The API of StreamReader.read
and the meaning of size
/chars
for the API is the only documented thing here; the fact that codecs.open
returns StreamReaderWriter
is not contractual, nor is the fact that StreamReaderWriter
wraps StreamReader
, I just used ipython
's ??
magic to read the source code of the codecs
module to verify this behavior. But documented or not, that's what it's doing (feel free to read the source code for StreamReaderWriter
, it's all Python level, so it's easy).
最好的解决方案是切换到io.open
,这在每种标准情况下都更快,更正确(codecs.open
支持在bytes
[Py2 str
]和unicode
],而是处理str
到str
或bytes
到bytes
编码,但这是一个非常有限的用例;大多数情况下,您是在bytes
之间进行转换和str
).您所需要做的就是导入io
而不是codecs
,然后将codecs.open
行更改为:
The best solution is to switch to io.open
, which is faster and more correct in every standard case (codecs.open
supports the weirdo codecs that don't convert between bytes
[Py2 str
] and str
[Py2 unicode
], but rather, handle str
to str
or bytes
to bytes
encodings, but that's an incredibly limited use case; most of the time, you're converting between bytes
and str
). All you need to do is import io
instead of codecs
, and change the codecs.open
line to:
f = io.open("test.py", encoding="utf-8")
其余代码可以保持不变(并且可能会以更快的速度启动).
The rest of your code can remain unchanged (and will likely run faster to boot).

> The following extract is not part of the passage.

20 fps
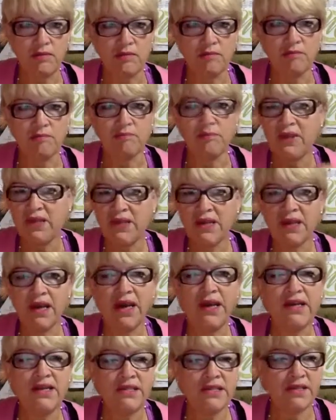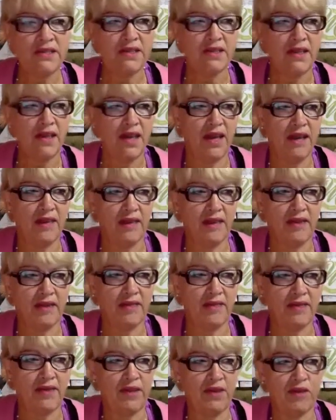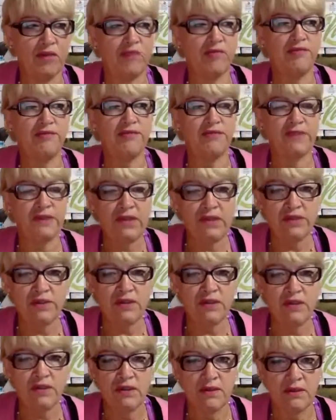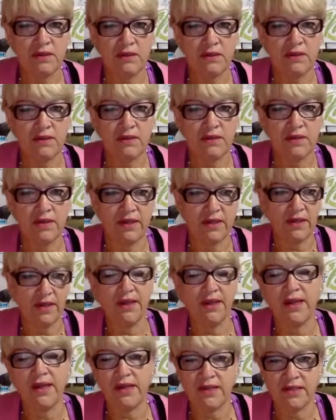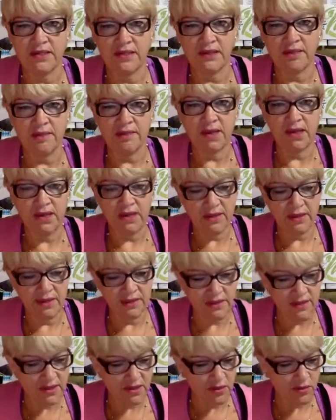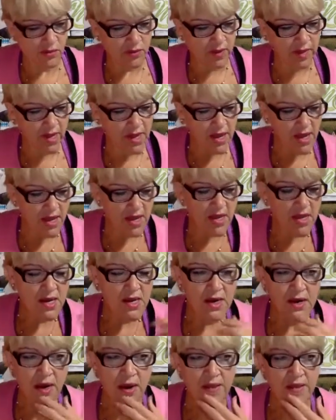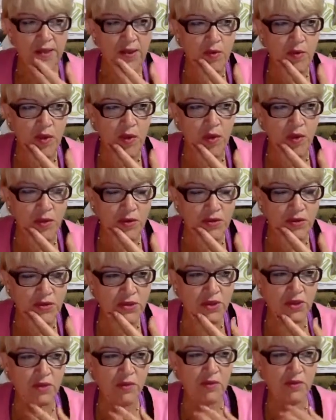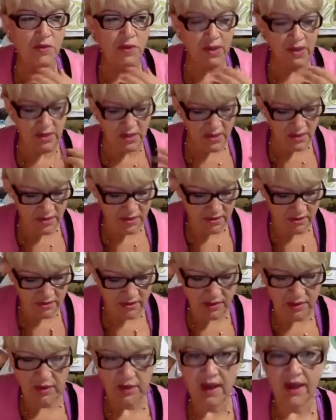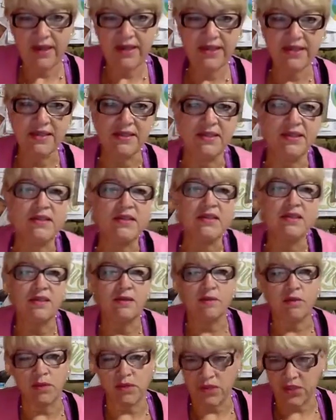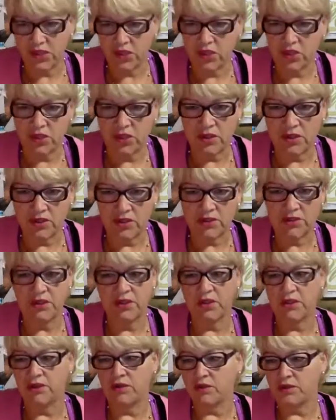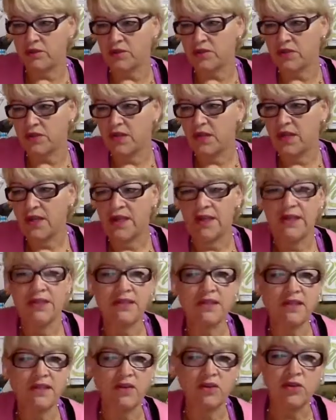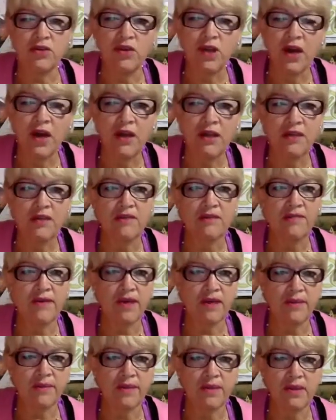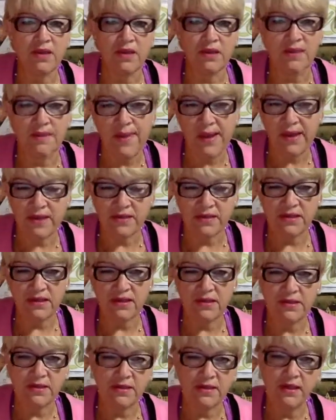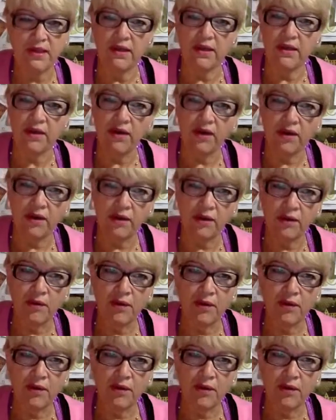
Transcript: be nice, and that if they don't feel like they like somebody, that's okay. I think we're also in this niceness that we're teaching our young girls is that they're not developing the capacity to say no.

或者,您可以显式地绕过StreamReaderWriter
以获得StreamReader
的read
方法并直接传递限制参数,例如更改:
As an alternative, you could explicitly bypass StreamReaderWriter
to get the StreamReader
's read
method and pass the limiting argument directly, e.g. change:
c = f.read(1)
收件人:
# Pass second, character limiting argument after size hint
c = f.reader.read(6, 1) # 6 is sort of arbitrary; should ensure a full char read in one go
我怀疑 Python错误#8260 ,该问题涵盖了codecs.open
和readline
的混合>创建的文件对象,在此处正式应用,即为已修复",但如果您阅读注释,则修复未完成(鉴于已记录的API,修复可能无法完成); read
和readline
的任意古怪组合将可以破解它.
I suspect Python Bug #8260, which covers intermingling readline
and read
on codecs.open
created file objects, applies here, officially, it's "fixed", but if you read the comments, the fix wasn't complete (and may not be possible to complete given the documented API); arbitrarily weird combinations of read
and readline
will be able to break it.
再次,只需使用io.open
;只要您使用的是Python 2.6或更高版本,它就可以使用,并且会更好.
Again, just use io.open
; as long as you're on Python 2.6 or higher, it's available, and it's just plain better.
这篇关于codecs.open(utf-8)无法读取纯ASCII文件的文章就介绍到这了,希望我们推荐的答案对大家有所帮助,也希望大家多多支持IT屋!